Dans cette zone escarpée perdue au nord-est de l'Equateur, à proximité de la frontière avec la Colombie, le vert de ces collines près de La Merced de Buenos Aires ne se distingue presque plus. Ces derniers mois, des milliers de mineurs de fortune sont venus tenter leur chance en creusant par petites touches, laissant apparaître des versants de terre rougeâtre.

Là, en lieu et place de la végétation, une forêt de plastique a vu le jour au milieu de la brume: des centaines de structures en bois recouvertes de bâches noires abritaient l'entrée des mines illégales, des lieux de prostitution ou des centres de communication équipés d'antennes paraboliques.

Jusqu'à 15.000 personnes, dont des familles entières avec des enfants qui espéraient gagner jusqu'à 150 dollars par jour en concassant la roche, avaient été attirées par le métal jaune enfoui sous la montagne.

"C'était un travail très difficile mais ça valait le coup vu ce qu'on gagnait", raconte à l'AFP un ancien mineur qui préfère rester anonyme, quelques jours après une vaste opération de la police et de l'armée pour évacuer cet endroit où opéraient des groupes armés, selon les autorités.

A présent, le site est désert, sous bonne garde des militaires.

"On nous a expulsé, mais l'or est comme un aimant: il attire le bon et le moins bon", ajoute cet homme aux mains usées par ce rude travail.

La Merced de Buenos Aires, bourgade rurale de 1.800 habitants, a commencé à changer à partir de la fin 2017. La nouvelle qu'un gisement d'or se trouvait là avait commencé à se répandre.

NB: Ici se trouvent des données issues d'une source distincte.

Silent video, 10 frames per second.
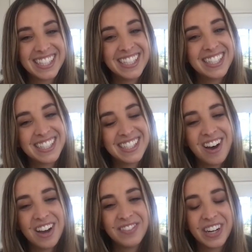It's not
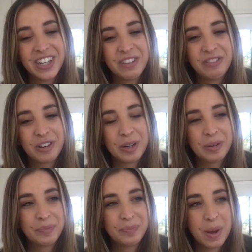very good for
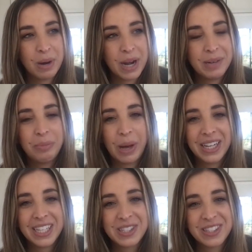my brain, but
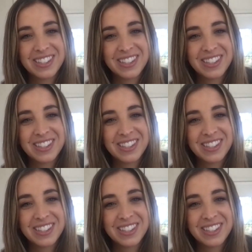it'sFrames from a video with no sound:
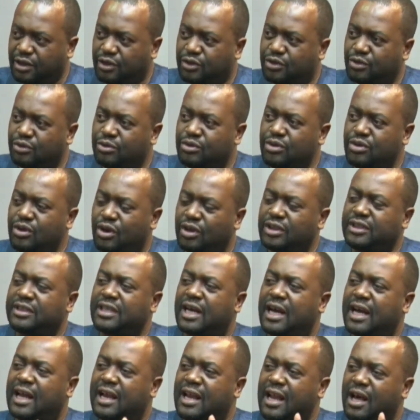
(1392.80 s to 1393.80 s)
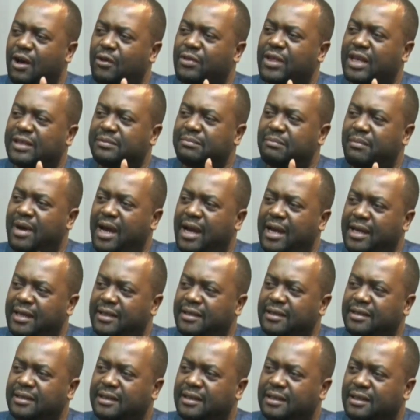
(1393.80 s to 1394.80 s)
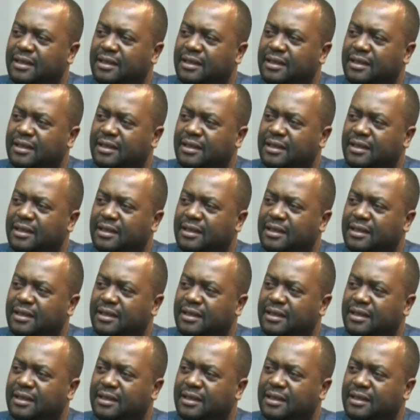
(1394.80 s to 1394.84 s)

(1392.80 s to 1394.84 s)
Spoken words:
to not allow that mine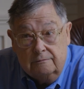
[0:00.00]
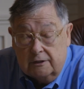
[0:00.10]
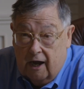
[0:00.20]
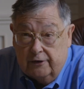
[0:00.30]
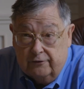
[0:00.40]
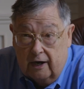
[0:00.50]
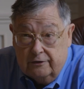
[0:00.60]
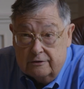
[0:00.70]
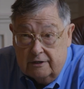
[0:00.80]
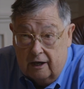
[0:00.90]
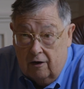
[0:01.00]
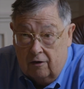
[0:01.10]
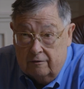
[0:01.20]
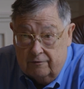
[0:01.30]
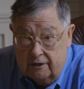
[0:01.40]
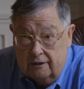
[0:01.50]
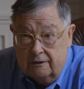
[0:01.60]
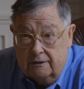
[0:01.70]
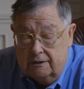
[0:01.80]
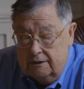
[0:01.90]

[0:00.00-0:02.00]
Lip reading: The contractors had all of their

- "Un très bon business" -

"A mesure qu'il y avait de plus en plus de monde, l'or à commencé à sortir. Il y avait des gens qui venaient du Venezuela, du Pérou, de République dominicaine et de tout l'Equateur", décrit German Fraga, 50 ans, un habitant.

"Les aliments dans les magasins ont commencé à manquer. Alors, ils (les orpailleurs illégaux) ont commencé à s'approvisionner eux-mêmes, à faire venir (les marchandises) dans des camionnettes", ajoute-t-il.

Dans ce type de site minier illégal, où circulent des quantités importantes de liquide, "il est très facile de blanchir de l'argent" pour les organisations mafieuses, souligne le vice-ministre des Mines, Fernando Benalcazar. "C'est ce que nous avons constaté à (La Merced de) Buenos Aires", ajoute-t-il à l'AFP sans donner plus de détails.

L'orpaillage illégal, "c'est un très bon business. Le gramme d'or se négocie actuellement entre 40 et 45 dollars", confirme l'expert minier Andrés Ycaza.

Mais cette situation était difficilement tenable pour les autorités équatoriennes, d'autant que cette zone fait partie de la concession appartenant à l'entreprise minière australienne Hanrine.

Quelque 2.400 policiers et soldats ont donc été déployés au début du mois de juillet. L'évacuation s'est déroulée sans incident. "Matériel aurifère saisi", peut-on lire sur une feuille devant une pile de sacs de terre et de roche. On en compte des milliers sur tout le site.

L'Equateur, pays pétrolier, a décidé de se diversifier en développant son activité minière. L'orpaillage illégal met donc en péril les projets du gouvernement.

"Dans les cinq ou sept prochaines années, l'activité minière sera un pilier de l'économie" équatorienne, assure Fernando Benalcazar.

Cinq projets miniers à grande échelle ont ainsi été lancés. Avec des réserves estimées à 11,1 millions d'onces d'or, 51,6 d'argent et 9,8 de cuivre, pourraient rapidement se classer parmi les principales mines de la planète.

En tout, l'Equateur s'attend à près de deux milliards d'euros d'investissement dans ce secteur d'ici à 2021, au terme du mandat du président Lénin Moreno. Le gouvernement a prévu de porter la part de l'activité minière dans le PIB de 1,61%, en 2018, à 4% trois ans plus tard.